— ASSIGNMENT —
The data is to be repeated exactly, with the images removed.

Dataset records
------------------------------------------------------------
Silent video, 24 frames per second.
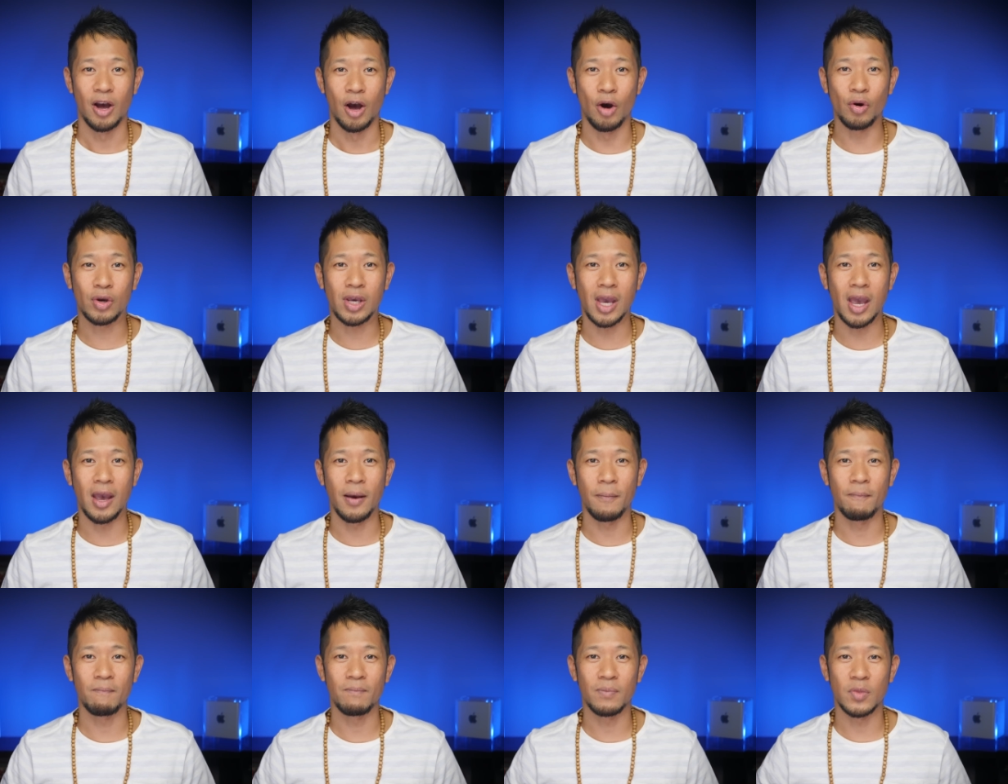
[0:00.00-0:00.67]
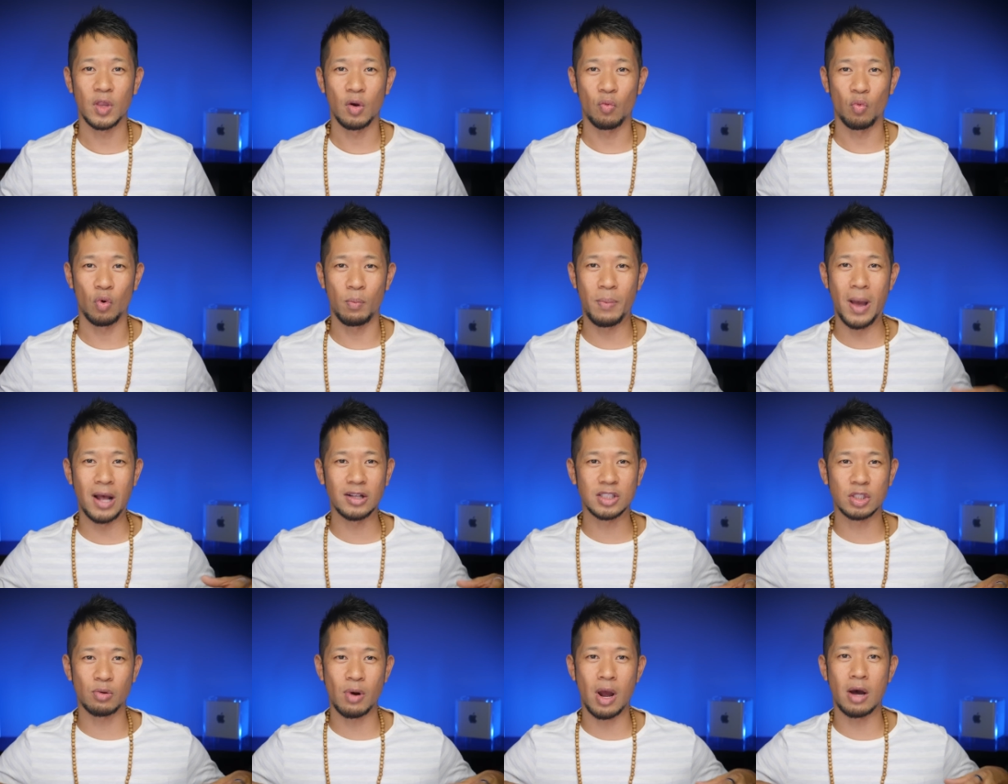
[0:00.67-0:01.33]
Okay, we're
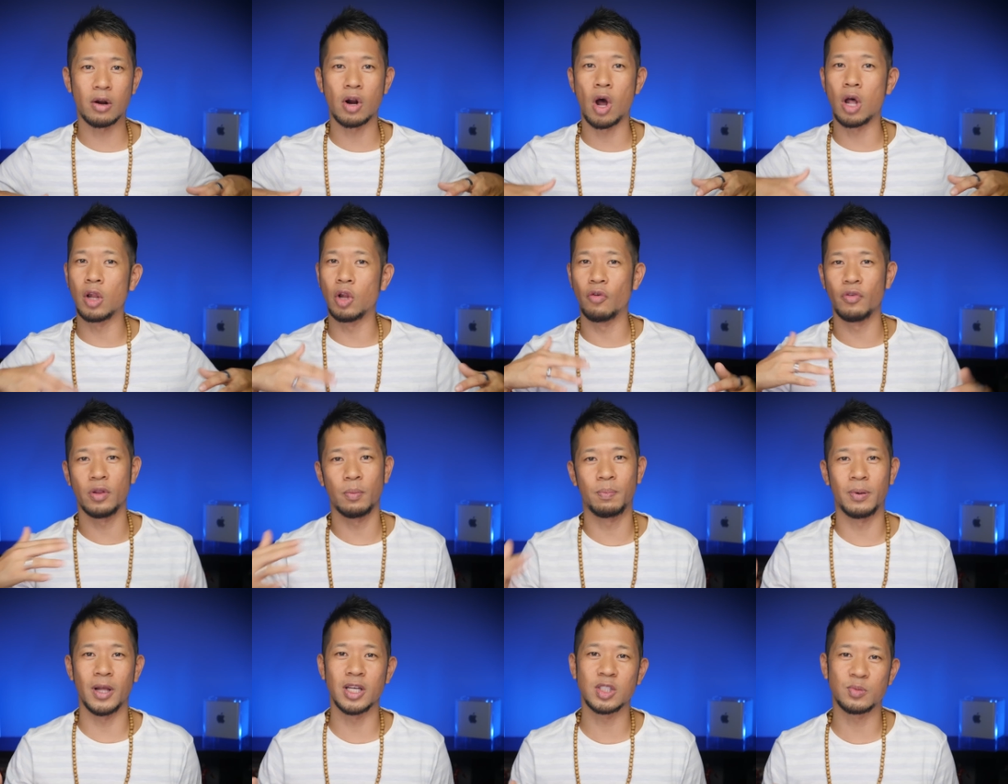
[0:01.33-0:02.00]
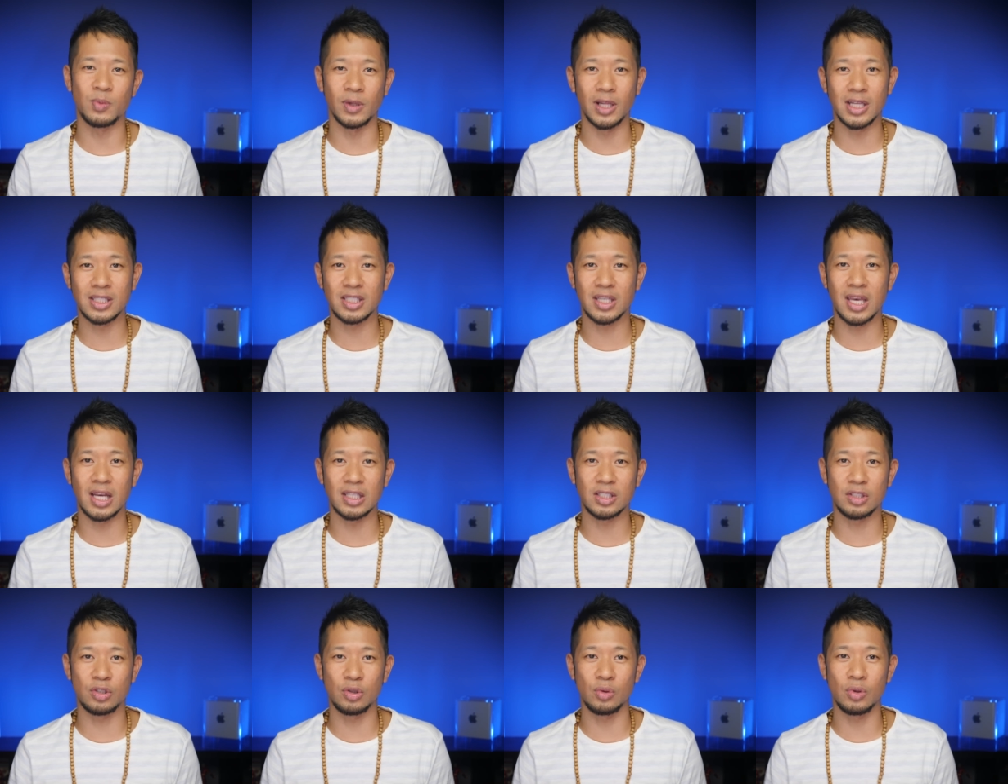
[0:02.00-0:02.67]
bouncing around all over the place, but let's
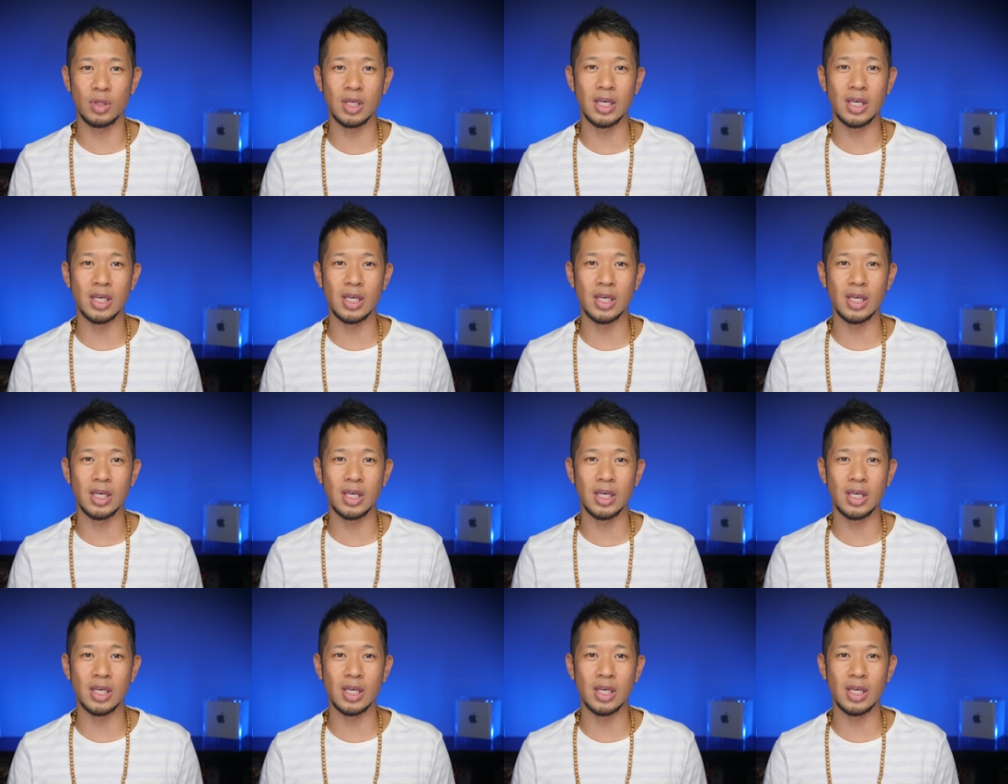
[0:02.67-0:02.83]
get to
------------------------------------------------------------
— OUTPUT OF THE EXERCISE —
Silent video, 24 frames per second.
[0:00.00-0:00.67]
[0:00.67-0:01.33]
Okay, we're
[0:01.33-0:02.00]
[0:02.00-0:02.67]
bouncing around all over the place, but let's
[0:02.67-0:02.83]
get to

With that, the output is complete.